- Data for review:
************

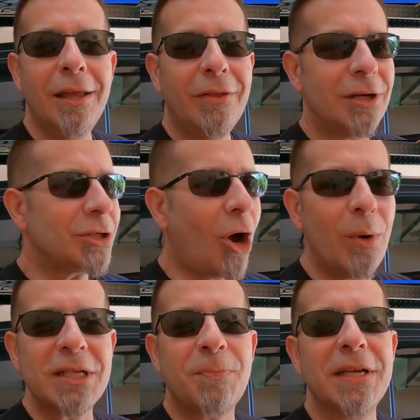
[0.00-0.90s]
There's
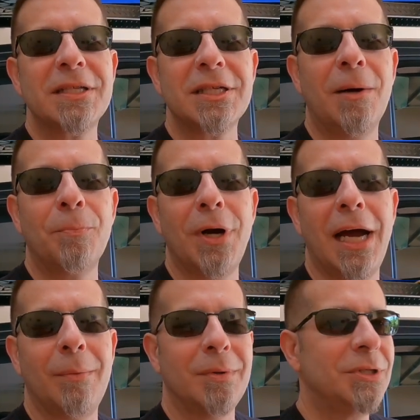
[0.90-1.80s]
always been some
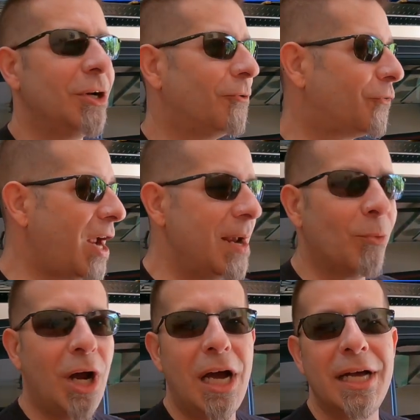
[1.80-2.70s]
problems, you know,
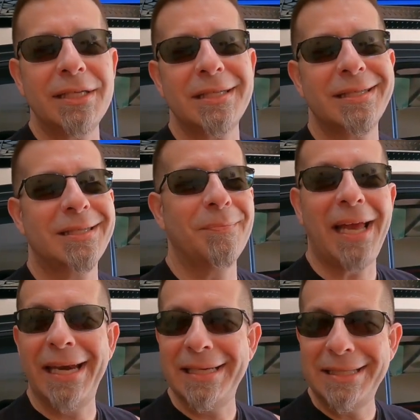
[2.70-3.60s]
frame rust, some
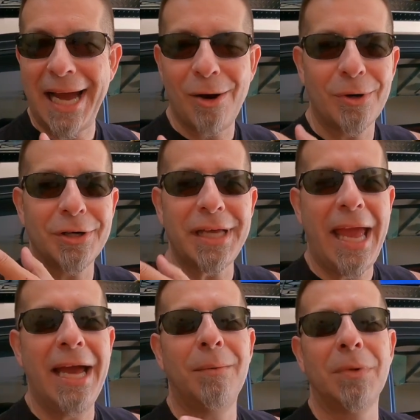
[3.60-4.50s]
kind of tower
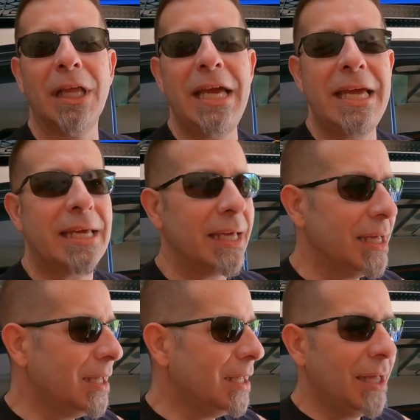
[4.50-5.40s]
cam leak,
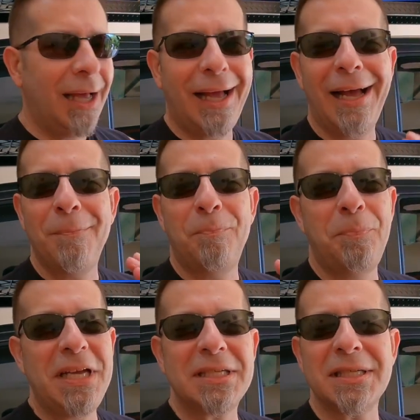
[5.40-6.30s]

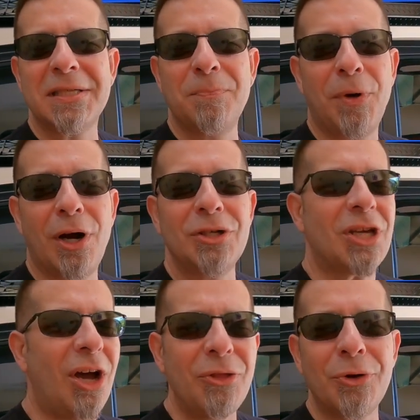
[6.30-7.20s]
pieces and
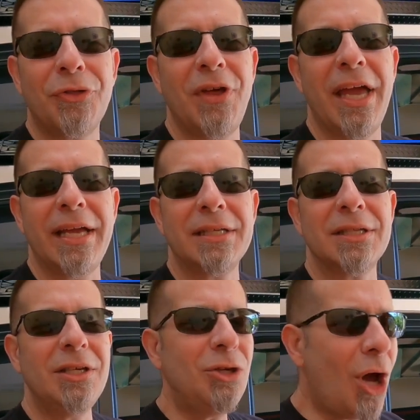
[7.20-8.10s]
parts, other
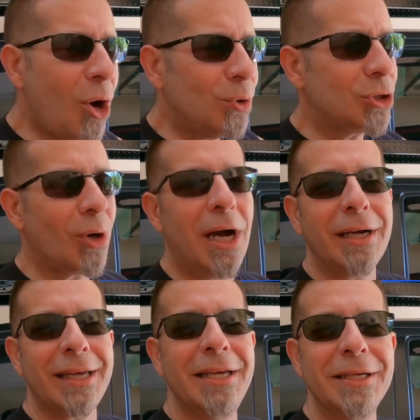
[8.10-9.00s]
things. No
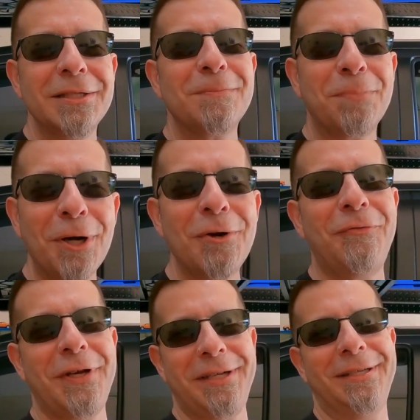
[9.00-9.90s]
truck is
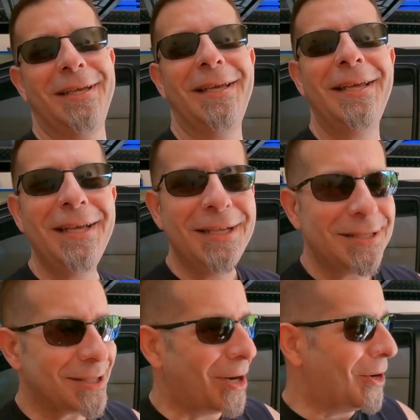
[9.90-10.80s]
perfect.
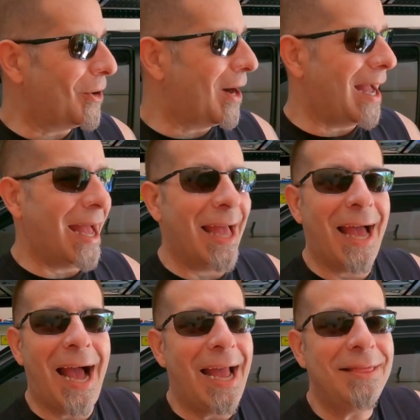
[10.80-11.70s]
So
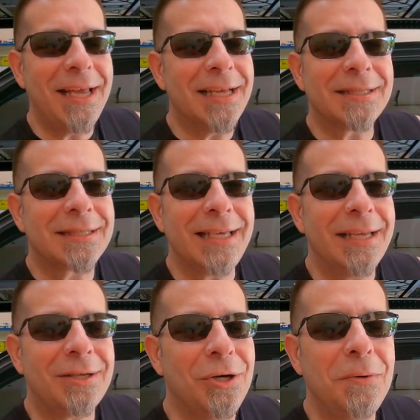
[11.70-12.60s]
I think
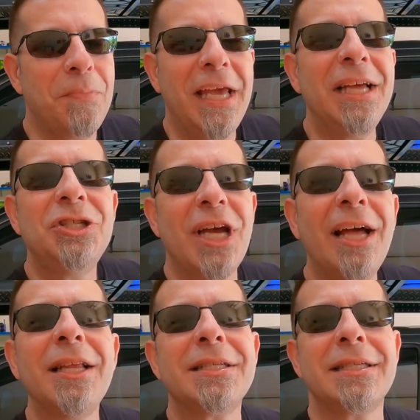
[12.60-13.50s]
it could be a
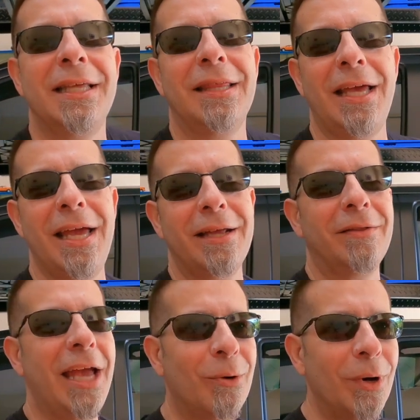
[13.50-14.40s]
jealousy
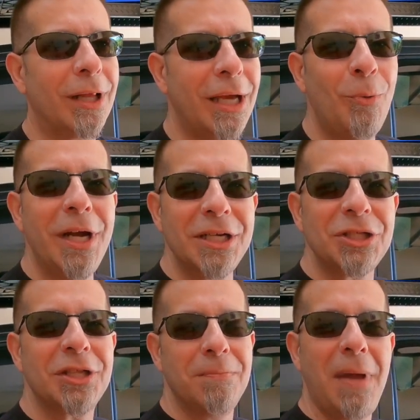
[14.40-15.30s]
thing. They really
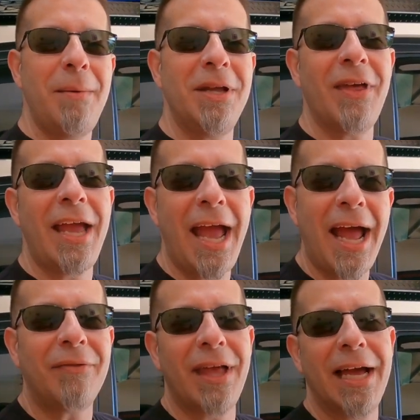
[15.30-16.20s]
wish that maybe they
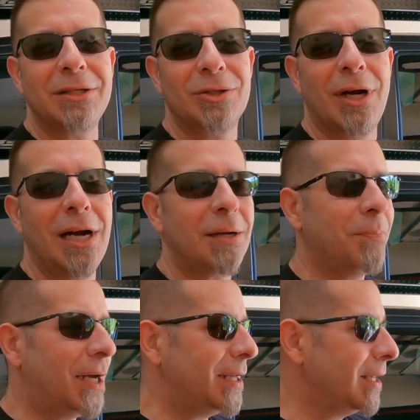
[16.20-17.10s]
had that truck,
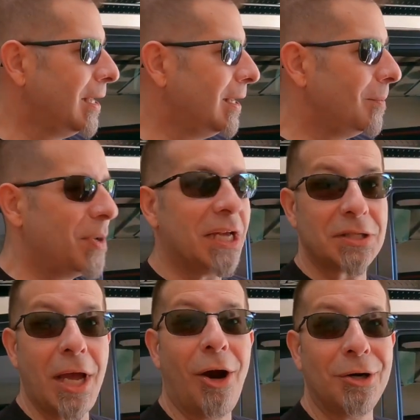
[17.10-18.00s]
but
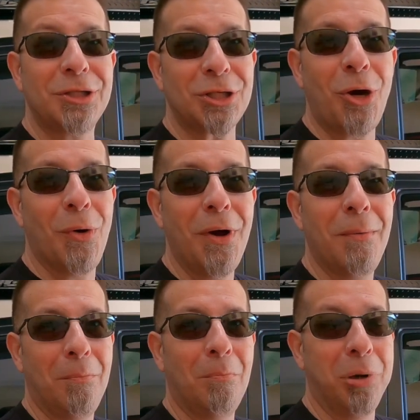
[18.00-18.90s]
because they are so
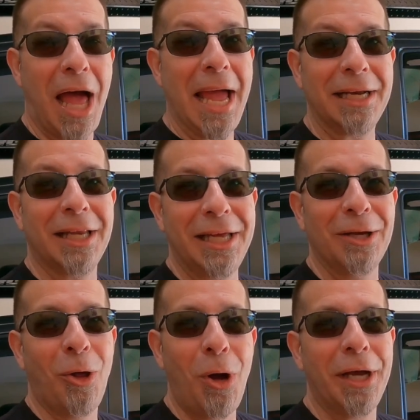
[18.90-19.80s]
blindly
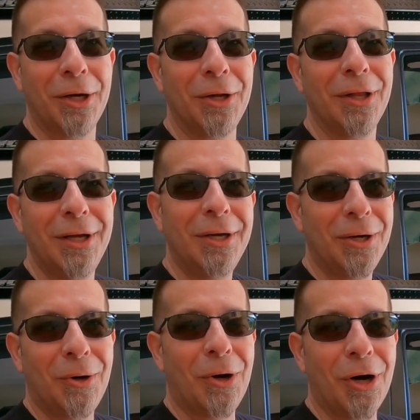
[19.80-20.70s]
loyal
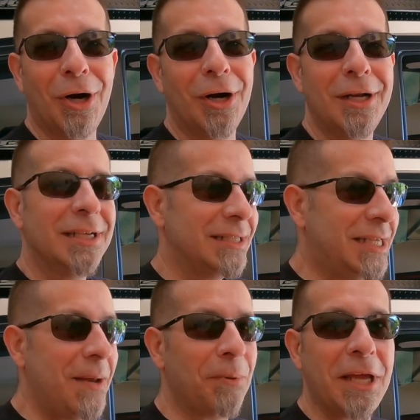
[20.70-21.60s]
or
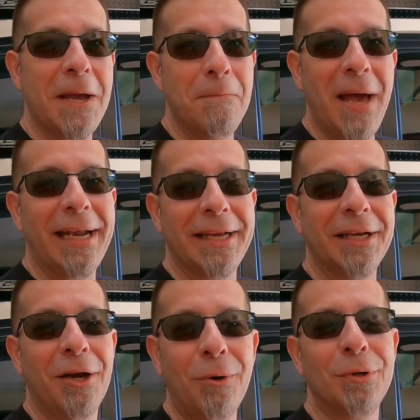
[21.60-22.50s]
deeply embedded
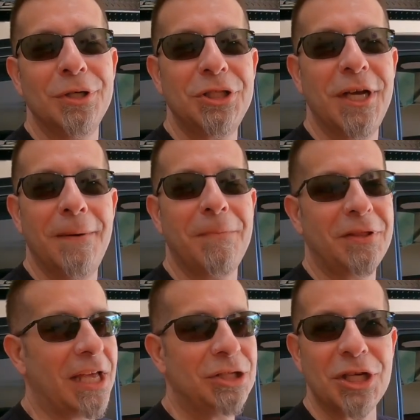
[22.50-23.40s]
in ownership
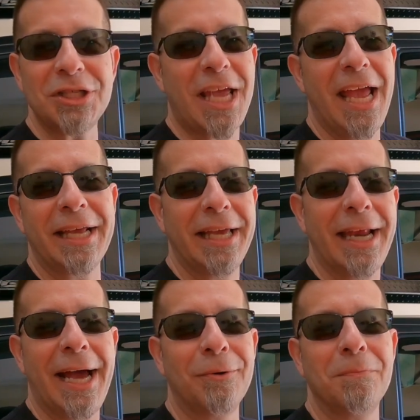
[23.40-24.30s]
that they just can't get
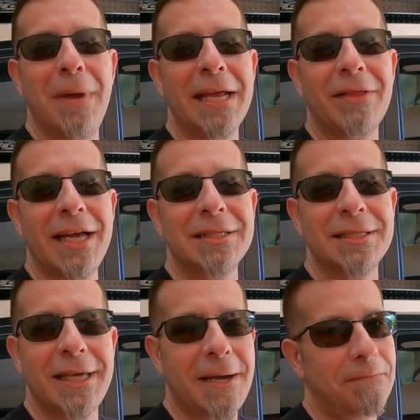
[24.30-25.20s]
out and make that
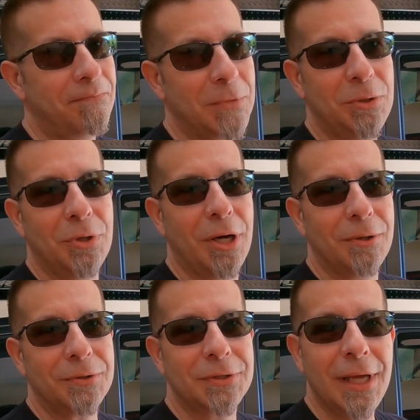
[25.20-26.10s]
step. Who
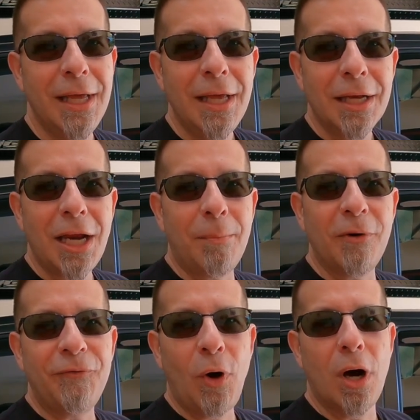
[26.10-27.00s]
knows?
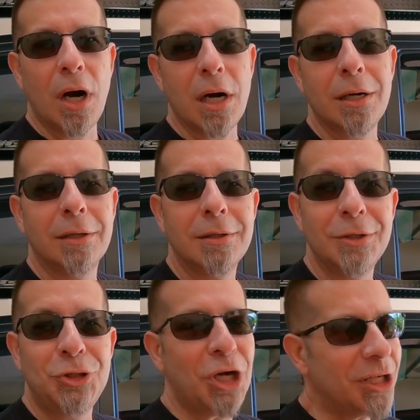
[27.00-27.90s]
Number 4,
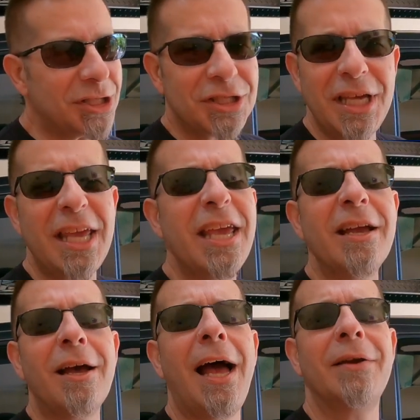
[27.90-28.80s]
just
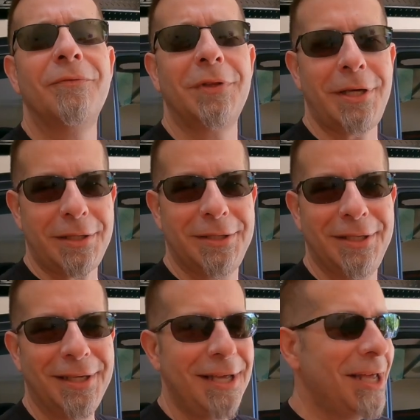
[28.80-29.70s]
seeking
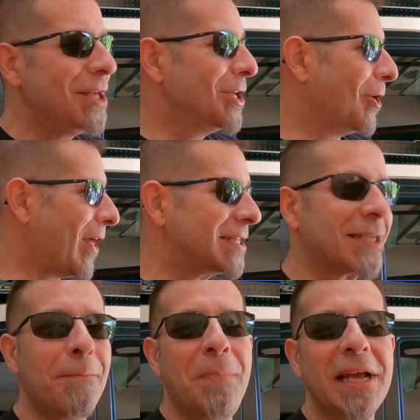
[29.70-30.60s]
conflict. You know, that's
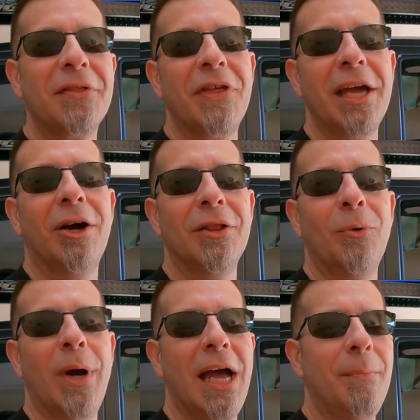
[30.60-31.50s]
a big thing on
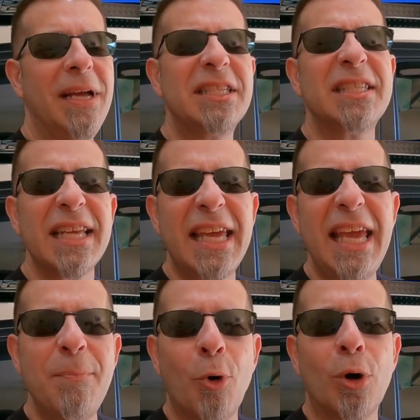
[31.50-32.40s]
the web. It's the
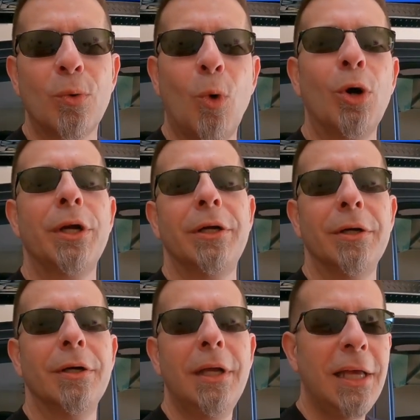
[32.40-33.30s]
keyboard
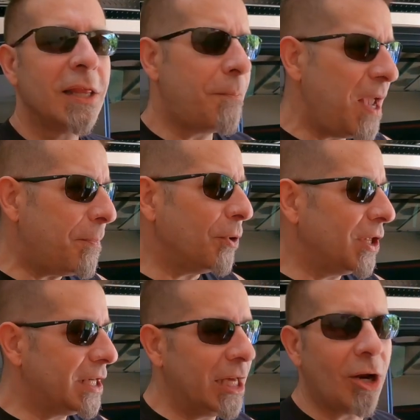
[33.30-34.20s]
warrior. The people
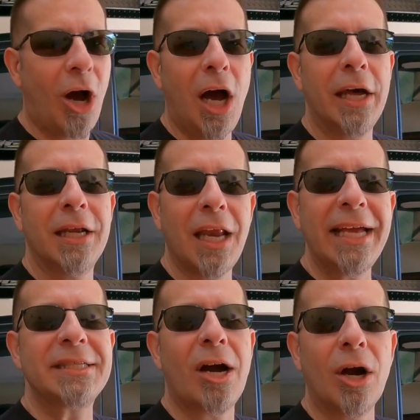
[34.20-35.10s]
that get on and
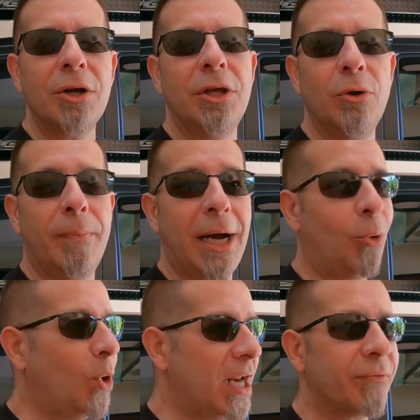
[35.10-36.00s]
like to argue
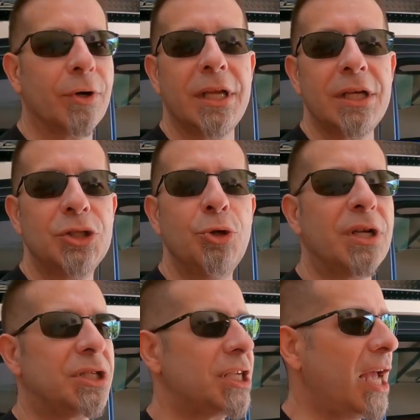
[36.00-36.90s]
about whatever it is. You
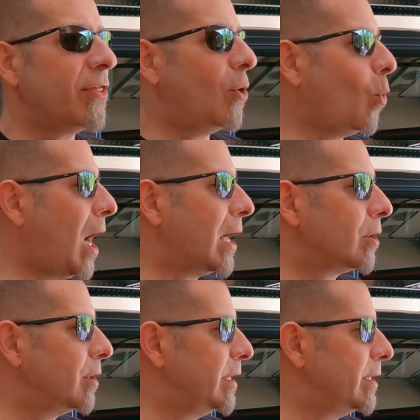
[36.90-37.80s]
could say that
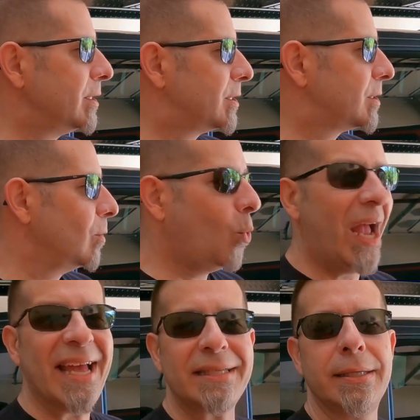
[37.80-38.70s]
water is
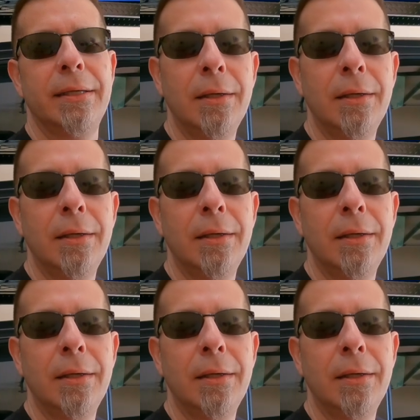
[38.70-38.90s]
wet.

************

- The problem: In your copy, restate the data above word for word but leave out any picture.

- Result of the task:
[0.00-0.90s]
There's
[0.90-1.80s]
always been some
[1.80-2.70s]
problems, you know,
[2.70-3.60s]
frame rust, some
[3.60-4.50s]
kind of tower
[4.50-5.40s]
cam leak,
[5.40-6.30s]

[6.30-7.20s]
pieces and
[7.20-8.10s]
parts, other
[8.10-9.00s]
things. No
[9.00-9.90s]
truck is
[9.90-10.80s]
perfect.
[10.80-11.70s]
So
[11.70-12.60s]
I think
[12.60-13.50s]
it could be a
[13.50-14.40s]
jealousy
[14.40-15.30s]
thing. They really
[15.30-16.20s]
wish that maybe they
[16.20-17.10s]
had that truck,
[17.10-18.00s]
but
[18.00-18.90s]
because they are so
[18.90-19.80s]
blindly
[19.80-20.70s]
loyal
[20.70-21.60s]
or
[21.60-22.50s]
deeply embedded
[22.50-23.40s]
in ownership
[23.40-24.30s]
that they just can't get
[24.30-25.20s]
out and make that
[25.20-26.10s]
step. Who
[26.10-27.00s]
knows?
[27.00-27.90s]
Number 4,
[27.90-28.80s]
just
[28.80-29.70s]
seeking
[29.70-30.60s]
conflict. You know, that's
[30.60-31.50s]
a big thing on
[31.50-32.40s]
the web. It's the
[32.40-33.30s]
keyboard
[33.30-34.20s]
warrior. The people
[34.20-35.10s]
that get on and
[35.10-36.00s]
like to argue
[36.00-36.90s]
about whatever it is. You
[36.90-37.80s]
could say that
[37.80-38.70s]
water is
[38.70-38.90s]
wet.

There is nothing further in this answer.